(Saved entries)
-*-

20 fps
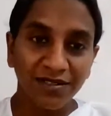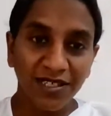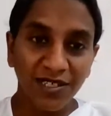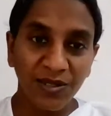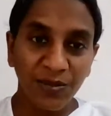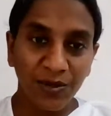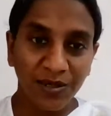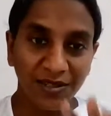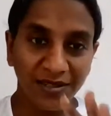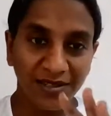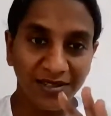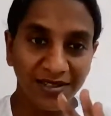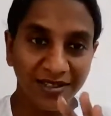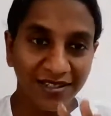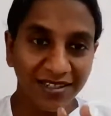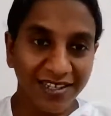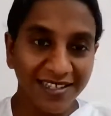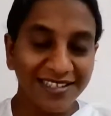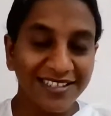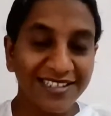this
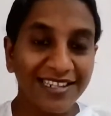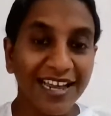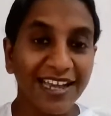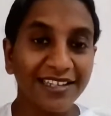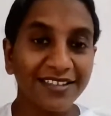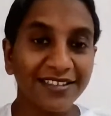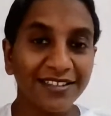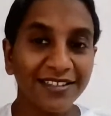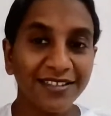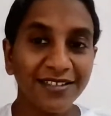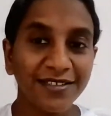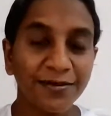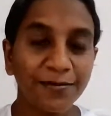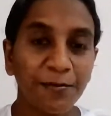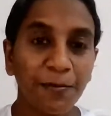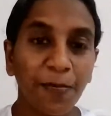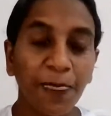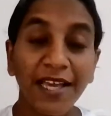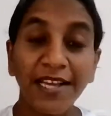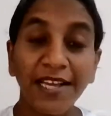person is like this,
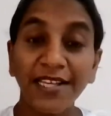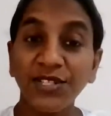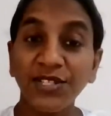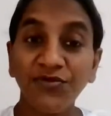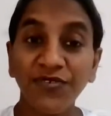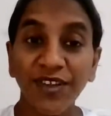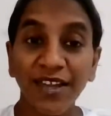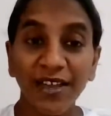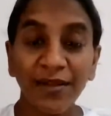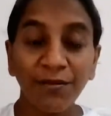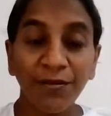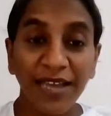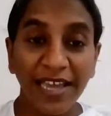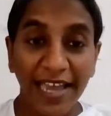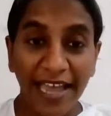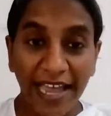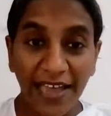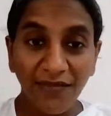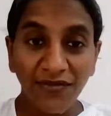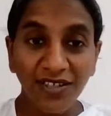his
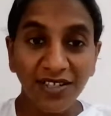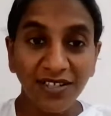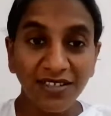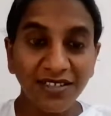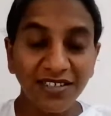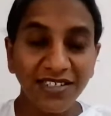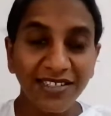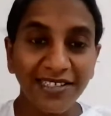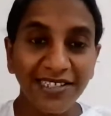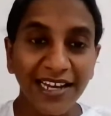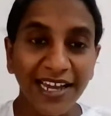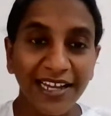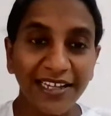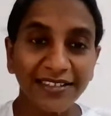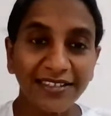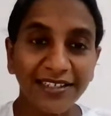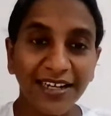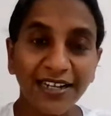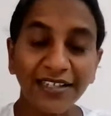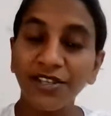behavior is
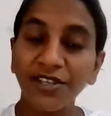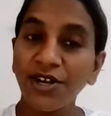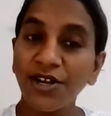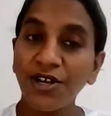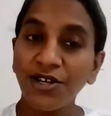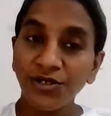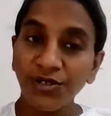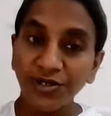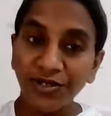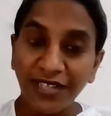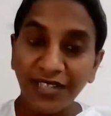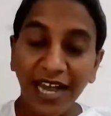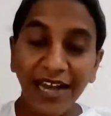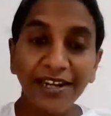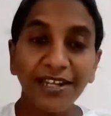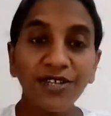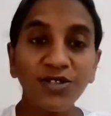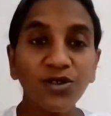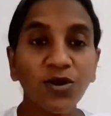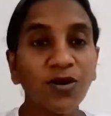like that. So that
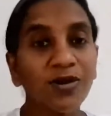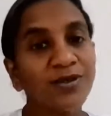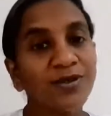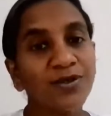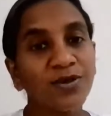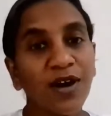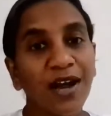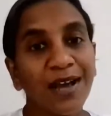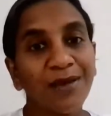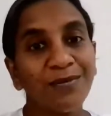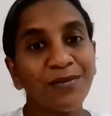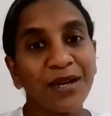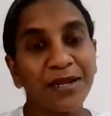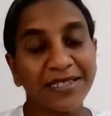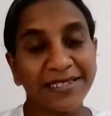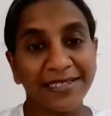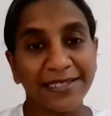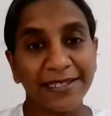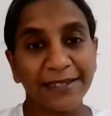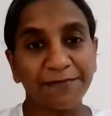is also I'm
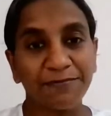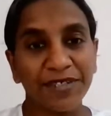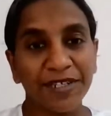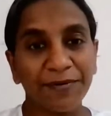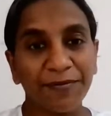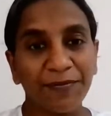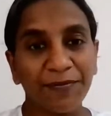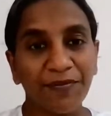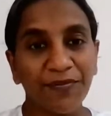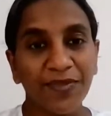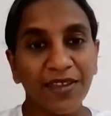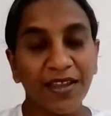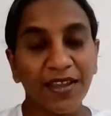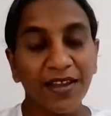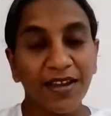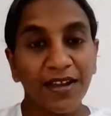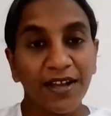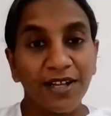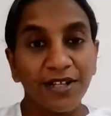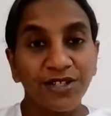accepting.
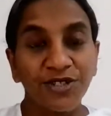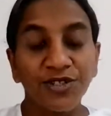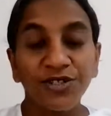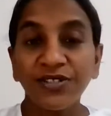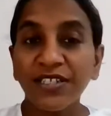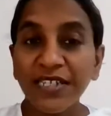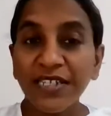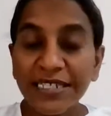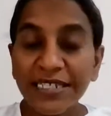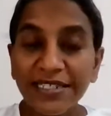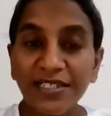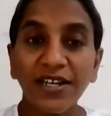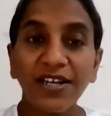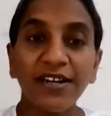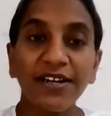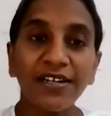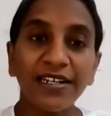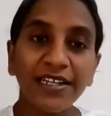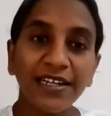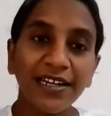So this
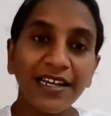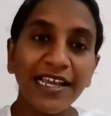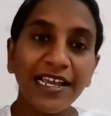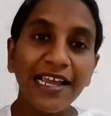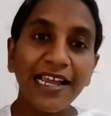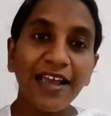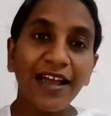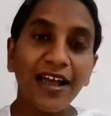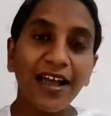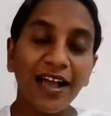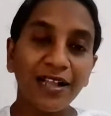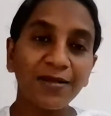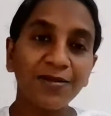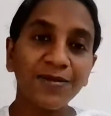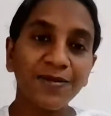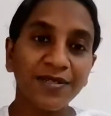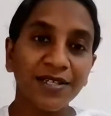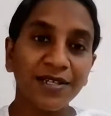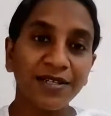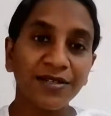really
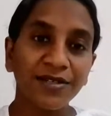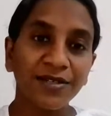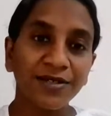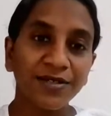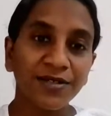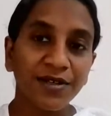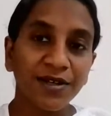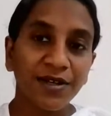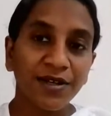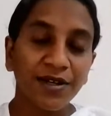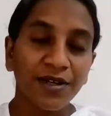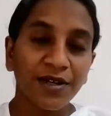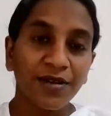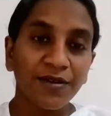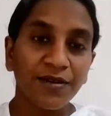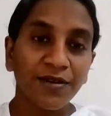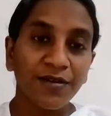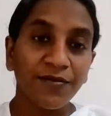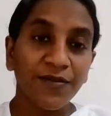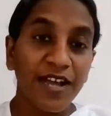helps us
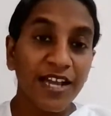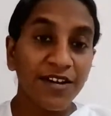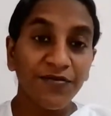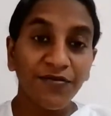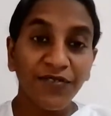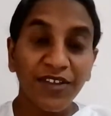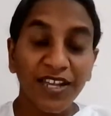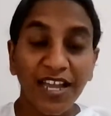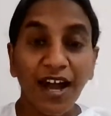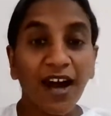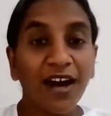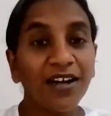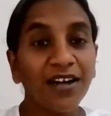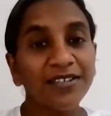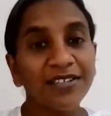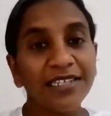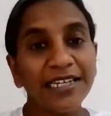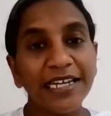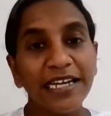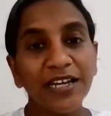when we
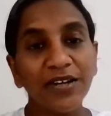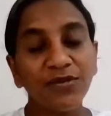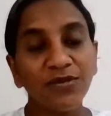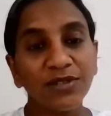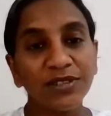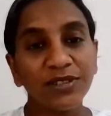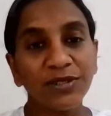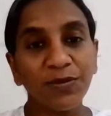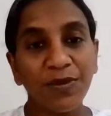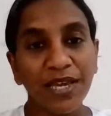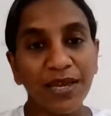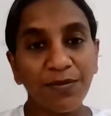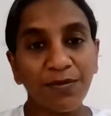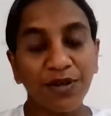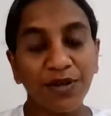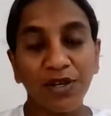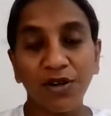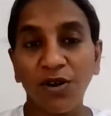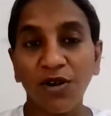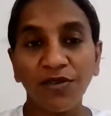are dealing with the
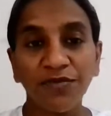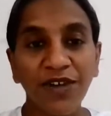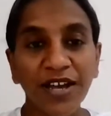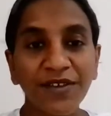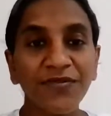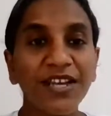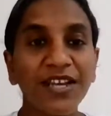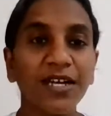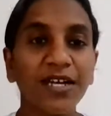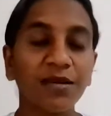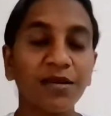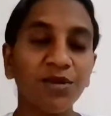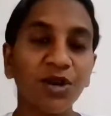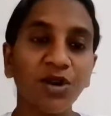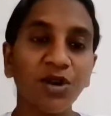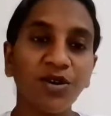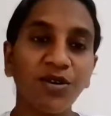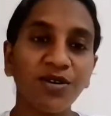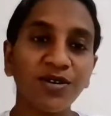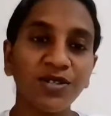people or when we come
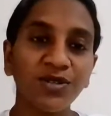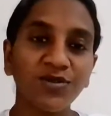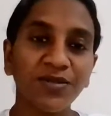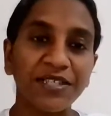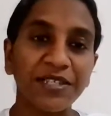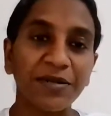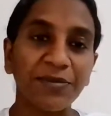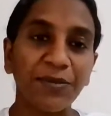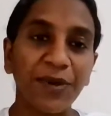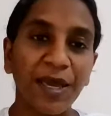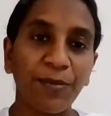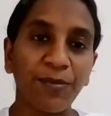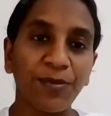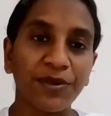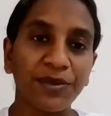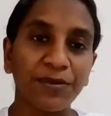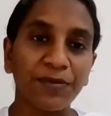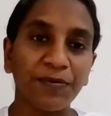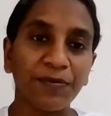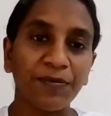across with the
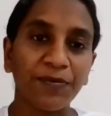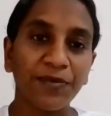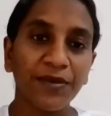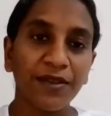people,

-*-

Please reproduce the records above exactly, omitting every picture.

Response to the exercise:
20 fps
this
person is like this,
his
behavior is
like that. So that
is also I'm
accepting.
So this
really
helps us
when we
are dealing with the
people or when we come
across with the
people,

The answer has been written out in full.